# My truck



## JakeLowman (Jul 4, 2011)

My parents bought me my first truck this year. I think it's really nice, but I would like to do some things to it to optimize my hunting on our club..any ideas?


----------



## TripleXBullies (Jul 5, 2011)

Good looking truck. Can you get some bigger pictures? It looks like you'll be able to get around some trails with ease.. My only suggestion would rubber floor mats and seat covers.


----------



## GeorgiaPineHunter (Jul 5, 2011)

Don't get flowmasters. All my friends have them on their trucks and I just don't understand it. Loud trucks can't help your hunting or optimize performance at all.


----------



## j_seph (Jul 5, 2011)

GeorgiaPineHunter said:


> Don't get flowmasters. All my friends have them on their trucks and I just don't understand it. Loud trucks can't help your hunting or optimize performance at all.


 Loud trucks help wake your hunting partner up in the mornings and then convinces them you need to walk in not drive in


----------



## rjcruiser (Jul 5, 2011)

Only thing that I can see is that it looks like your tires are close to rubbin the fenders...especially the rears.  Might look into a little bigger lift or trimming the rears if you are going to be going over a bunch of bumps.

Very nice truck.


----------



## DeepweR (Jul 5, 2011)

buy a buffer and learn to use it! my truck gets alot of scratches from the huntn club.


----------



## Gulfin (Jul 8, 2011)

Steel skid plates!!


----------



## 00Beau (Jul 8, 2011)

Nice TRUCK!!!


----------



## Nicodemus (Jul 8, 2011)

Take care of it.


----------



## shakey gizzard (Jul 8, 2011)

Sweet ride!
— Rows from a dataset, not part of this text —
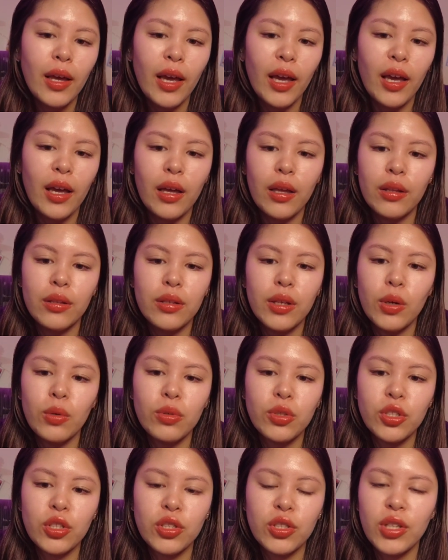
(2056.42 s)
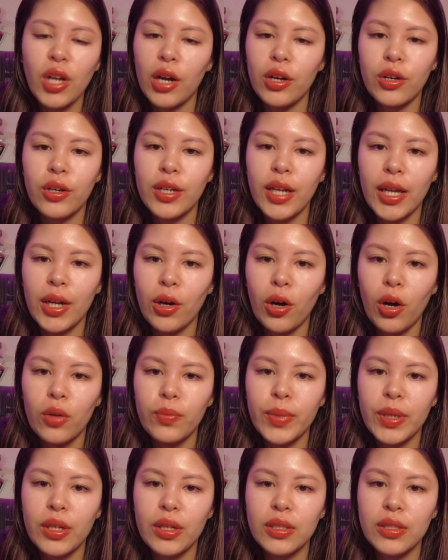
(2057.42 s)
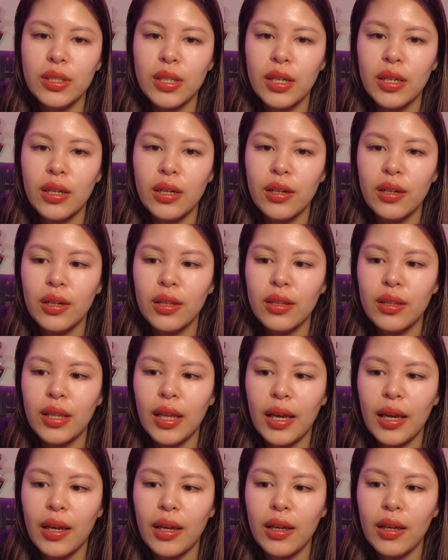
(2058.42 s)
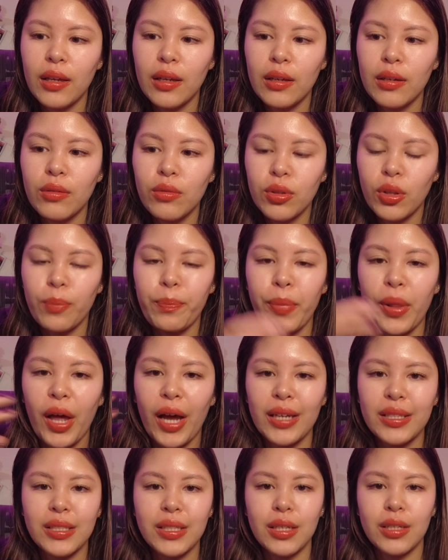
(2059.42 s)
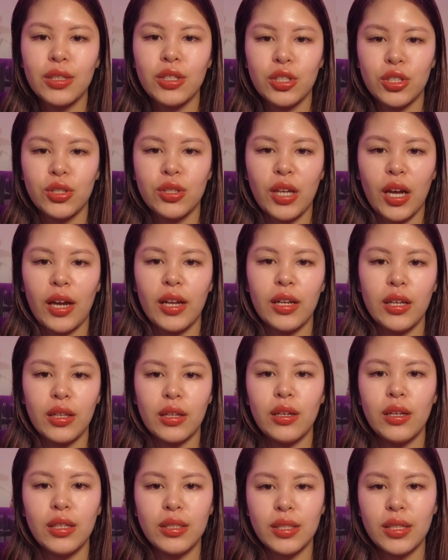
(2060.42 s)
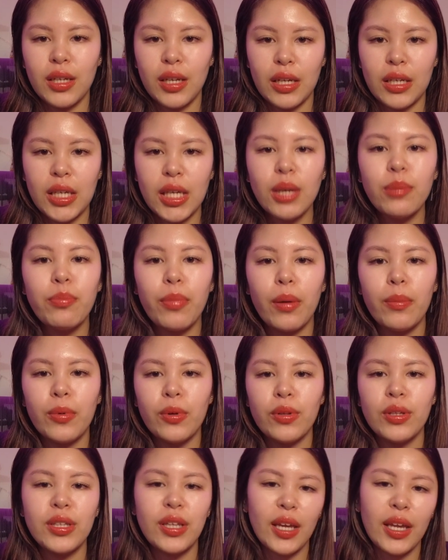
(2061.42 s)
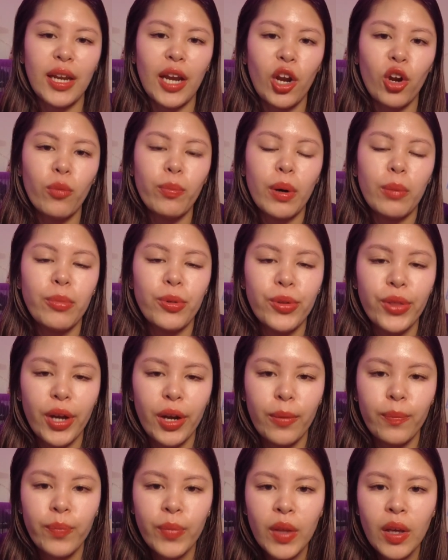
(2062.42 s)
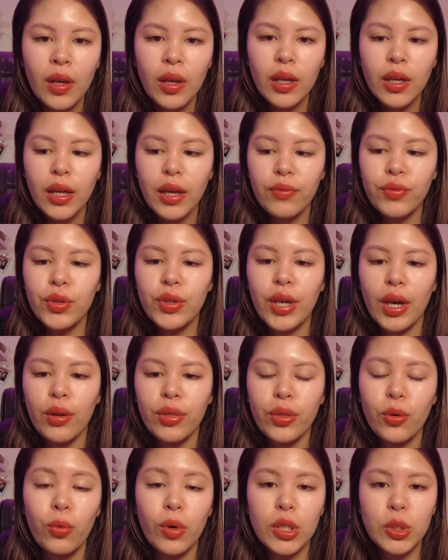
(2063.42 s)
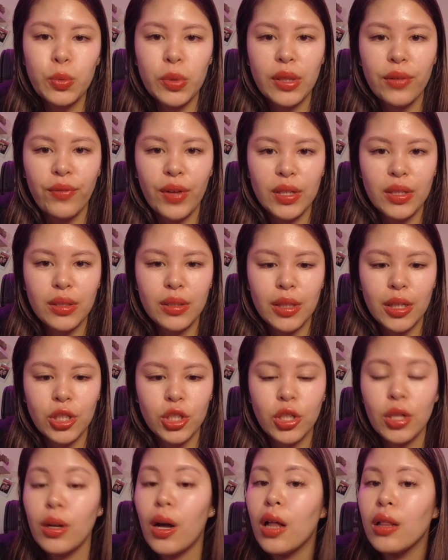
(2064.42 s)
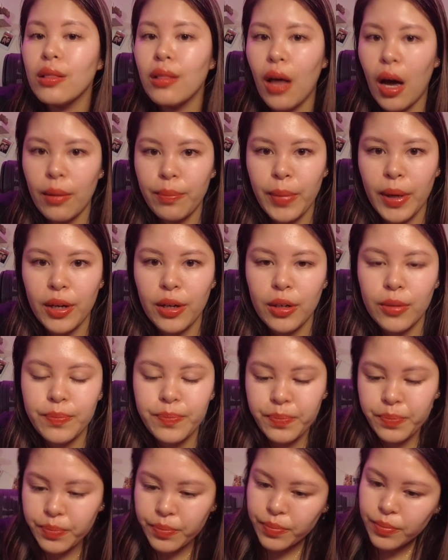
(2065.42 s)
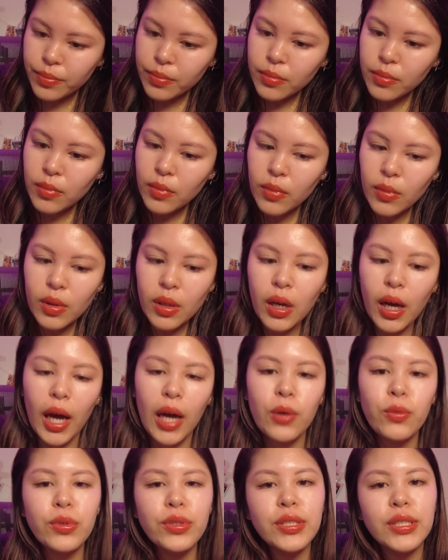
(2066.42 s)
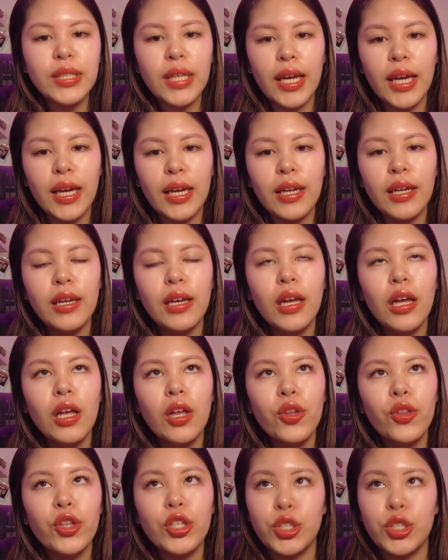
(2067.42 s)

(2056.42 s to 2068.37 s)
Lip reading: And it was just not good at all because like the plastic just kind of is like a heat bubble. It's like an air bubble there. If you get the ones with the ventilation, a lot better. I will say the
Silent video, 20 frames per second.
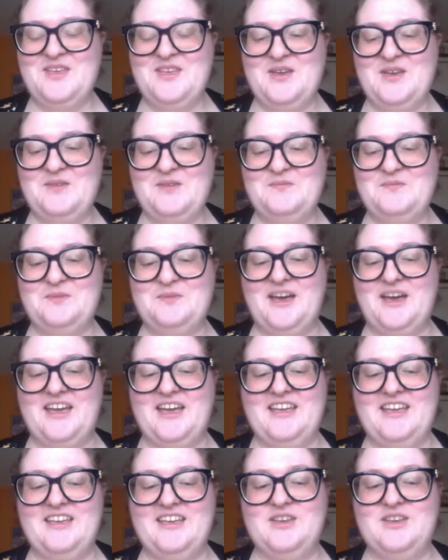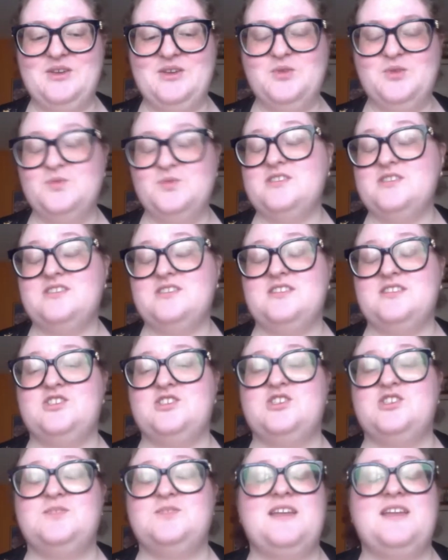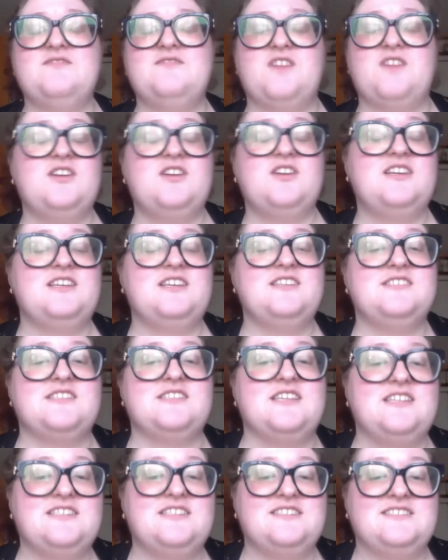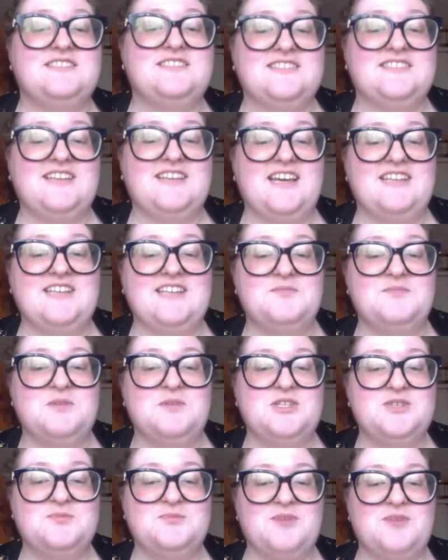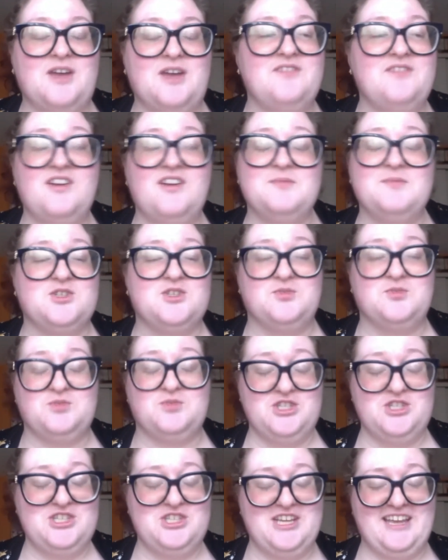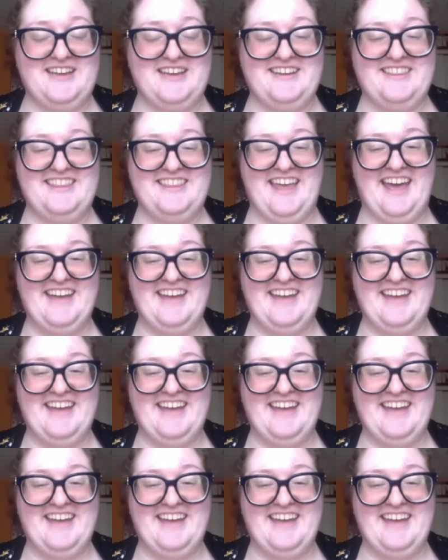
But she made it very easy, and I very much appreciated that.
If you truely want to optimize your hunting, ask for a tractor for christmas.


----------



## 7 point (Aug 1, 2011)

to really optimize your hunting ask for A golfcart and it would really nice hooked behind that truck


----------



## Okie Hog (Aug 1, 2011)

Very nice truck there.


----------



## Core Lokt (Aug 2, 2011)

That's to nice of a truck to put in the woods IMHO. I'd get a beater to do that.


----------



## FX Jenkins (Aug 2, 2011)

Mount a corn slinger on the tail gate and flood lights on the roof....


----------



## robinsonfam1 (Aug 6, 2011)

go up north to a Ziebart. get "Daimondized". no scratches or chips from trees/rocks.

seat covers, good molded floor mats. spray in liner. or on the cheap: plastic liner and then use a rubber mat to keep things from sliding.
boot scrapers would be nice too. tow straps. hooks. lights. 
tire repair kit and dc tire inflator. 
flashlight charger for mag light or stream light.

theres a few ideas


----------



## Kendallbearden (Aug 6, 2011)

JakeLowman said:


> My parents bought me my first truck this year. I think it's really nice, but I would like to do some things to it to optimize my hunting on our club..any ideas?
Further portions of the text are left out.